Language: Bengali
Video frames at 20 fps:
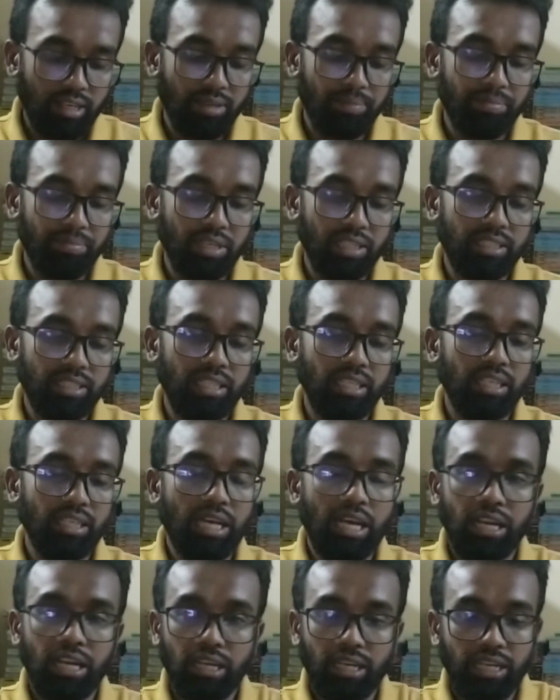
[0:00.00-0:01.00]
আপনাদের
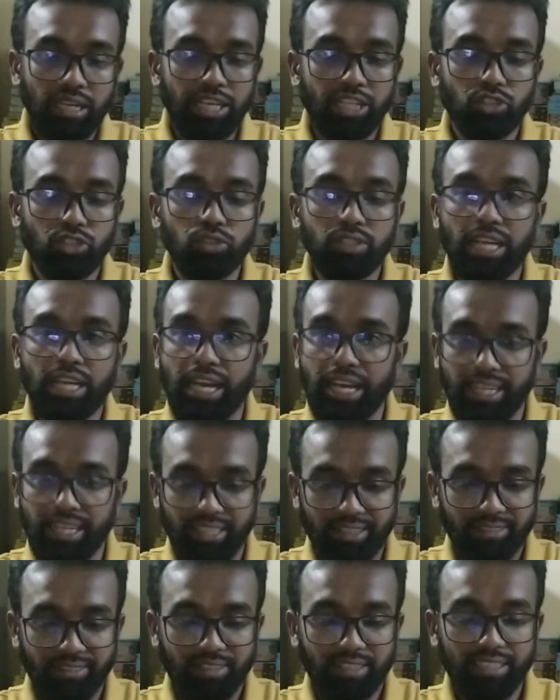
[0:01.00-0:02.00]
একটু দেখাই
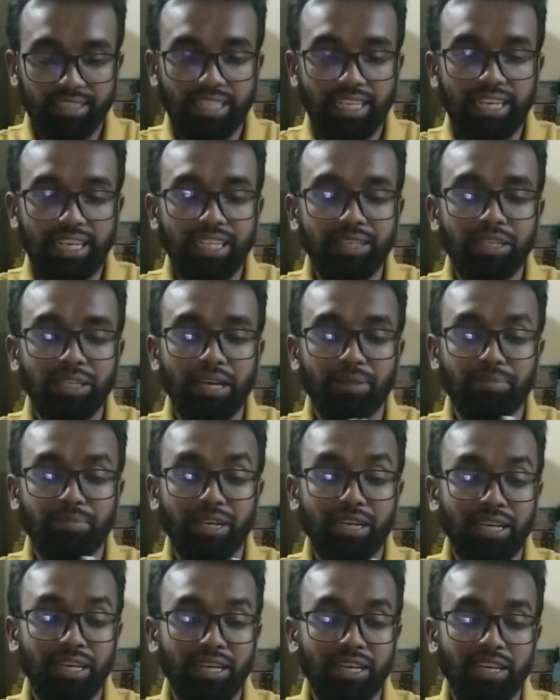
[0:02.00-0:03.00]
দিল্লি
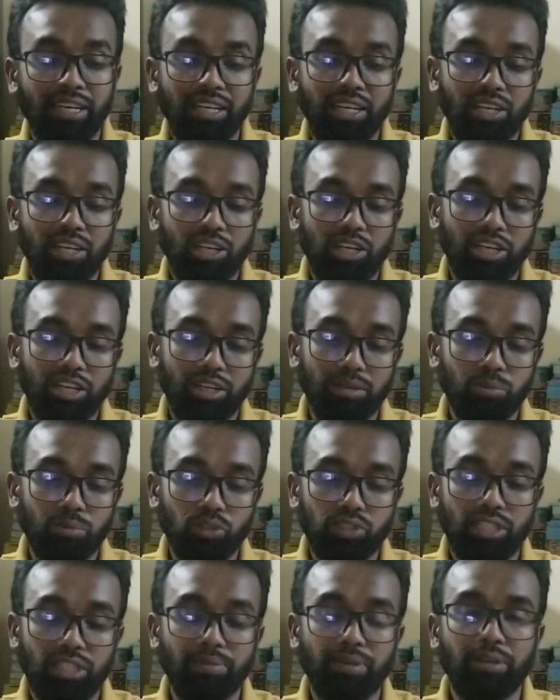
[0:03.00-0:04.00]
আপনারা
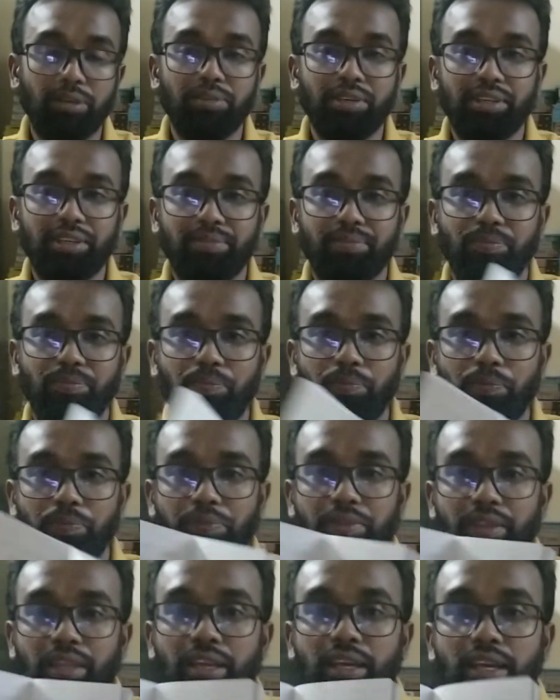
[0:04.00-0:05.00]
বুঝতে পারবেন
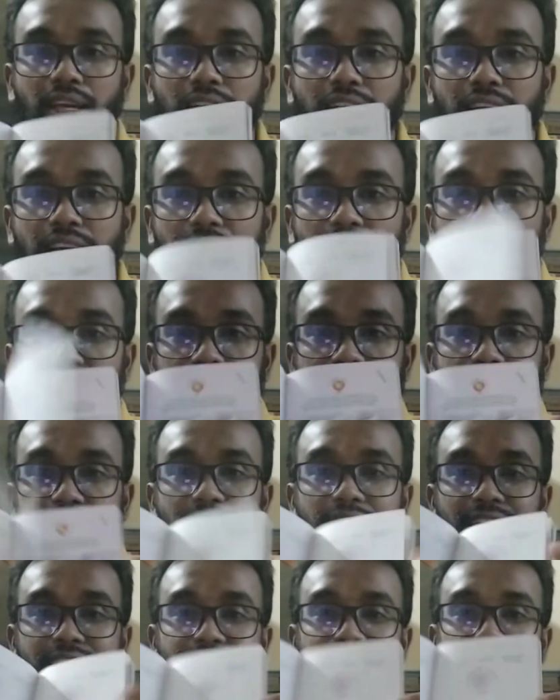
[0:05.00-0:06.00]
এই দেখেন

-.-.-

EXERCISE DIRECTIONS →
Omit all pictures, and repeat exactly the lines from the line containing "[0:02.00-0:03.00]" through the end of the data.

ANSWER TO THIS EXERCISE →
[0:02.00-0:03.00]
দিল্লি
[0:03.00-0:04.00]
আপনারা
[0:04.00-0:05.00]
বুঝতে পারবেন
[0:05.00-0:06.00]
এই দেখেন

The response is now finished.